For decades, the Middle East has derived its wealth from its plentiful reserves of oil and gas. The low production costs coupled with a lack of government legislation to incentivise other forms of energy consumption have rendered fossil fuels the cheapest option for many, thus explaining the slow uptake of renewable energy in this region. Fortunately, in recent years, an increase in efforts supporting renewables has shown that countries in the region are gradually shifting to sustainable alternatives.
GlobalData’s most recent report on Energy Transition in the Middle East shows that the power mix in Middle Eastern countries is dominated by thermal power, which accounted for more than 90% of the total energy consumption in 2021, with the main source of fuel being natural gas. Despite emerging efforts to gradually eliminate reliance on fossil fuels, external factors, such as Russia’s invasion of Ukraine, have acted to foil any significant progress. Being the world’s second-largest supplier of natural gas after North America, the sanctions imposed on Russia have forced the rest of the world to seek other sources instead, resulting in a projected spike in natural gas production in the coming decade for Middle Eastern countries. Meanwhile, oil-fired generation capacity is expected to decline by nearly 30% in 2030. This disparity owes itself to the rising demand for lower-carbon fuels, favouring natural gas rather than oil and coal.
Compensating with carbon capture
The rise in demand for natural gas has indirectly accelerated the development of carbon capture technology. Essentially, the transition to clean energy is not occurring at a pace quick enough to meet demand, necessitating continual production of fossil fuels to compensate for the short supply. By integrating carbon capture into oil and gas facilities, emissions can be reduced without compromising the region’s economic strength and energy security. Carbon capture and storage (CCS) technology can be seen as an effective tool in facilitating the transition between traditional and renewable energy generation.
While no legislation has been implemented to include CCS technology in existing facilities, there has been increasing interest in encouraging its development.
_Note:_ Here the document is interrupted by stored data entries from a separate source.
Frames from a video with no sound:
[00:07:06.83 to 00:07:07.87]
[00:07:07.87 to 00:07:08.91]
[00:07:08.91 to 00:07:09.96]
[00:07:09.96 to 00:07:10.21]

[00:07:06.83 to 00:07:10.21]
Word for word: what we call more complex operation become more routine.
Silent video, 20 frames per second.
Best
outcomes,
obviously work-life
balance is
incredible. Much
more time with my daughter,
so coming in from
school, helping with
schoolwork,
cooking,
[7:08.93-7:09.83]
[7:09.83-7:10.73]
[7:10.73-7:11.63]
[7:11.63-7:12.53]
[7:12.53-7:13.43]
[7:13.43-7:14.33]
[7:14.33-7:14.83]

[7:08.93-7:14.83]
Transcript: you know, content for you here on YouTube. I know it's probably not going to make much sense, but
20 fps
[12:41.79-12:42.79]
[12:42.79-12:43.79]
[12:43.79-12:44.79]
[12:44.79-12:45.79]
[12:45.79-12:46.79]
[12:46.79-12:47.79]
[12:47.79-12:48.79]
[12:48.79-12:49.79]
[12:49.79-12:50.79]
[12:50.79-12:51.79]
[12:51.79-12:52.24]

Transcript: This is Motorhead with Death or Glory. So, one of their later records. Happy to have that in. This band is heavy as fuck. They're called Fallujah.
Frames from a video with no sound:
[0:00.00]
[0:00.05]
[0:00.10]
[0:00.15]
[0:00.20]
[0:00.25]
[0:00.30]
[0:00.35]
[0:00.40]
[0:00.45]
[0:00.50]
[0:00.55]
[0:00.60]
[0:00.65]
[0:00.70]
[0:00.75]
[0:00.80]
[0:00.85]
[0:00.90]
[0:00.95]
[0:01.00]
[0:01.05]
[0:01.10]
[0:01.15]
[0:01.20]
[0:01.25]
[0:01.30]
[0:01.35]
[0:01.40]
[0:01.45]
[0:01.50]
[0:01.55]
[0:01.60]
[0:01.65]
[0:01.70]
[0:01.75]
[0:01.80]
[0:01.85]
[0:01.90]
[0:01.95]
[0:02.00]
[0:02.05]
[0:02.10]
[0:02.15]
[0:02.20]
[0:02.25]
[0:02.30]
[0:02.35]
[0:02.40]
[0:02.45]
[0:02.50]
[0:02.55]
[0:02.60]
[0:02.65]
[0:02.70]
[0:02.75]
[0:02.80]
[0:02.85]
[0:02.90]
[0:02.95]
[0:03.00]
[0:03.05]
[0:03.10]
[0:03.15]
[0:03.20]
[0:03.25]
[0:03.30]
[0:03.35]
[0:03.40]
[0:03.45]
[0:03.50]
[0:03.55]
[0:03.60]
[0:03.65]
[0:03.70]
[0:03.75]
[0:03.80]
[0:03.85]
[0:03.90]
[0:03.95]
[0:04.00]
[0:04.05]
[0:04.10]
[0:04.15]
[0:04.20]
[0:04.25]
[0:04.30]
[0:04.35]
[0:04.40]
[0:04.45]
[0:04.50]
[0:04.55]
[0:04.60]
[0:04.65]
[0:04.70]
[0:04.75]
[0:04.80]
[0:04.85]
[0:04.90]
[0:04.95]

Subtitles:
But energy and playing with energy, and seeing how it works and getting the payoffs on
To prove this point, Saudi Arabia unveiled an investment fund established specifically for CCS projects at the Middle East Green Initiative Summit in 2021. Current projects in Abu Dhabi capture up to 5mtpa of CO₂ emissions per year, making them one of the biggest such operations in the world.
Policies and partnerships on clean technologies
Despite the lack of energy policies for renewables in the United Arab Emirates (UAE), advanced emirates, such as Abu Dhabi and Dubai, have taken robust initiatives to enforce policies in their individual domains. One such example is the regulatory policy for electric vehicle (EV) charging infrastructure released by the Abu Dhabi Department of Energy in May 2022, aiming to establish a concrete framework for the ownership and management of EVs. It is, after all, the existence of proper legislation that underpins the efficacy of new technologies and ideas, evidenced by the successful roll-out of government-mandated Covid-19 vaccines in the past year. The Qatari initiative to fully electrify its public transportation is also a commendable one made possible by the vigorous efforts of the Qatar Free Zones Authority to commission e-bus factories.
The abundance of natural gas reserves paves the way for Middle Eastern countries to spearhead hydrogen projects and become major hydrogen exporters. Their strong hydrogen production capabilities are substantiated by the eagerness of future hydrogen-importing countries, such as Germany and Japan, to form well-established partnerships, such as the UAE-Germany Hydrogen Partnership, Saudi Arabia-Germany Hydrogen Agreement and UAE-Japan Agreement, to name a few. Interest from abroad, along with financial support by local authorities contribute towards the proliferation of hydrogen-based projects, including plans to construct an ammonia production plant in Neom. However, efforts are mainly concentrated in the Gulf countries.
Don’t keep all your energy in one basket
Oil and gas corporations are exploring sustainable substitutes to current energy generation methods, diversifying their assets, pouring funds into the development of renewable technology, such as solar, wind, nuclear, hydro and biopower. The UAE is projected to increase its shares in renewables generation from 4% in 2020 to a staggering 22% in 2025, according to GlobalData’s latest report.
With its vast landmass, composed mostly of deserts, and exposure to intense solar irradiation, the Middle East is especially well positioned for the exploitation of solar power. As such, there have been initiatives to do exactly that, one of which being the development of the Al Kharsaah Solar PV IPP Project – an 800-megawatt solar plant near Doha, Qatar. This is one of many steps taken by Qatar to realize its goal of hosting a low-carbon FIFA World Cup 2022. Meanwhile, Dubai boasts the world’s largest single-site solar park, with an estimated capacity of 5,000MW. With all the relevant measures in place, the Middle East is set to replace 15% of its power mix with solar energy by 2030.